La couleur indigo de l’eau au mouillage nous a attiré. Ayant passé plus de temps sur l’île que prévu, nous décidons de reporter notre départ de 24h. Le lendemain, après une visite au village, nous enfilions nos combinaisons pour voir le tombant sur lequel nous étions mouillés.

Les 3 bouées étant prises, un bateau charter s’est attaché à nous et le skipper est resté à bord, ainsi nous avions une surveillance pour nos enfants.

Nous descendons le long de notre mouillage. La bouée est attachée à une grosse chaine, prise dans le corail à 10m de profondeur. Le tombant tombe à pic. Effectivement il est impossible d’ancrer par ici et fort heureusement, car le tombant est rempli de corail !

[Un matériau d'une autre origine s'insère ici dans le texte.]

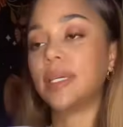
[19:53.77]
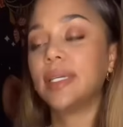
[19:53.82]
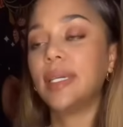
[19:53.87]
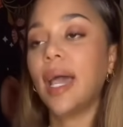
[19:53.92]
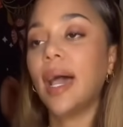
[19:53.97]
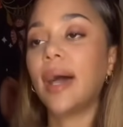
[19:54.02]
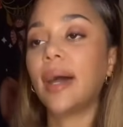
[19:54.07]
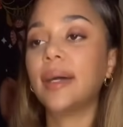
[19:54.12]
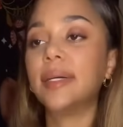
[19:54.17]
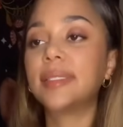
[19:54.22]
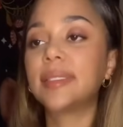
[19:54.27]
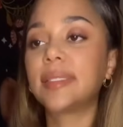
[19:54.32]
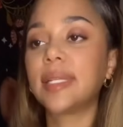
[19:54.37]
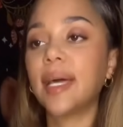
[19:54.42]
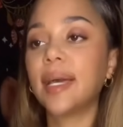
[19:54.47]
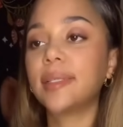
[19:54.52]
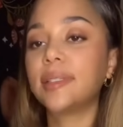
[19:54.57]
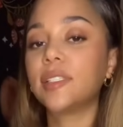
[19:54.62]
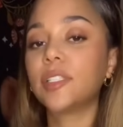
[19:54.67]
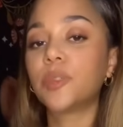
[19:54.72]
Yeah, it's
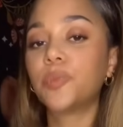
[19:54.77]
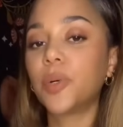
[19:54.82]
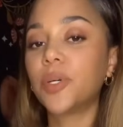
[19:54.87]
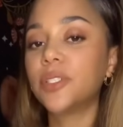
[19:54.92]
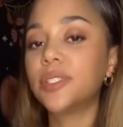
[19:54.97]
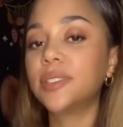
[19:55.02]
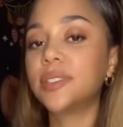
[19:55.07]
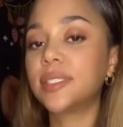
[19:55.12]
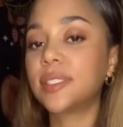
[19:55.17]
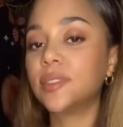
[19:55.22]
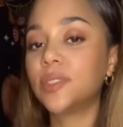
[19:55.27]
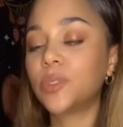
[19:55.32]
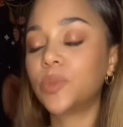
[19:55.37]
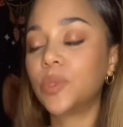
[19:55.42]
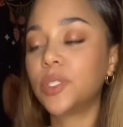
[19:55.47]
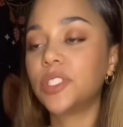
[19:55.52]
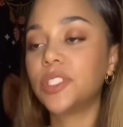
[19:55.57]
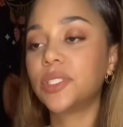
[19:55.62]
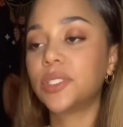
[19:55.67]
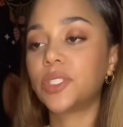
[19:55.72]
like this person's
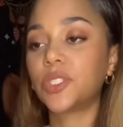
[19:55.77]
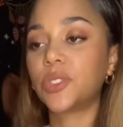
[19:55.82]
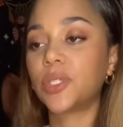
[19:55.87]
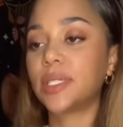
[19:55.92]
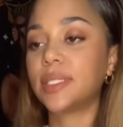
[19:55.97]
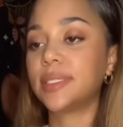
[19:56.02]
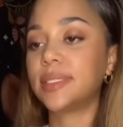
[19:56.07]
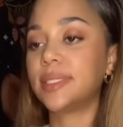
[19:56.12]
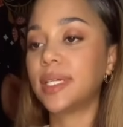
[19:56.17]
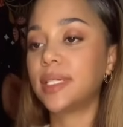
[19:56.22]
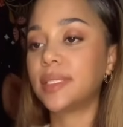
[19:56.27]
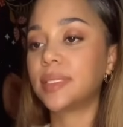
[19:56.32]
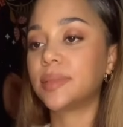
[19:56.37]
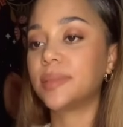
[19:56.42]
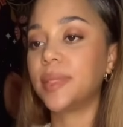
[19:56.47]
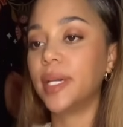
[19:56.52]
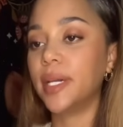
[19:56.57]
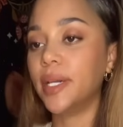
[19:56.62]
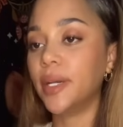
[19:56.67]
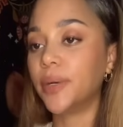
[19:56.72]
intuition is trying to tell them,
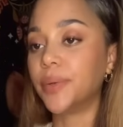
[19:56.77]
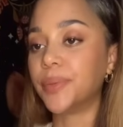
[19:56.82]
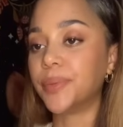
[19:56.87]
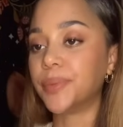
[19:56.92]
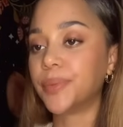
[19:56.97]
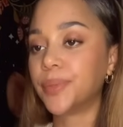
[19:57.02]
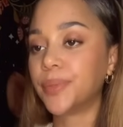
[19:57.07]
hey, yo,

Un requin pointe noire passe et semble ne pas savoir comment nous prendre. Par deux fois il semble vouloir nous venir contre puis change d’avis et part. Nous admirons poissons et coraux. Nous voyons 5 astéries couronne d’épines, un genre d’étoile de mer toxique qui se nourrit de corail. Ce sont les fameuses étoiles qui ont dévasté une bonne partie des récifs dans la Mer Rouge. Espérons qu’il n’arrivera pas pareille chose par ici.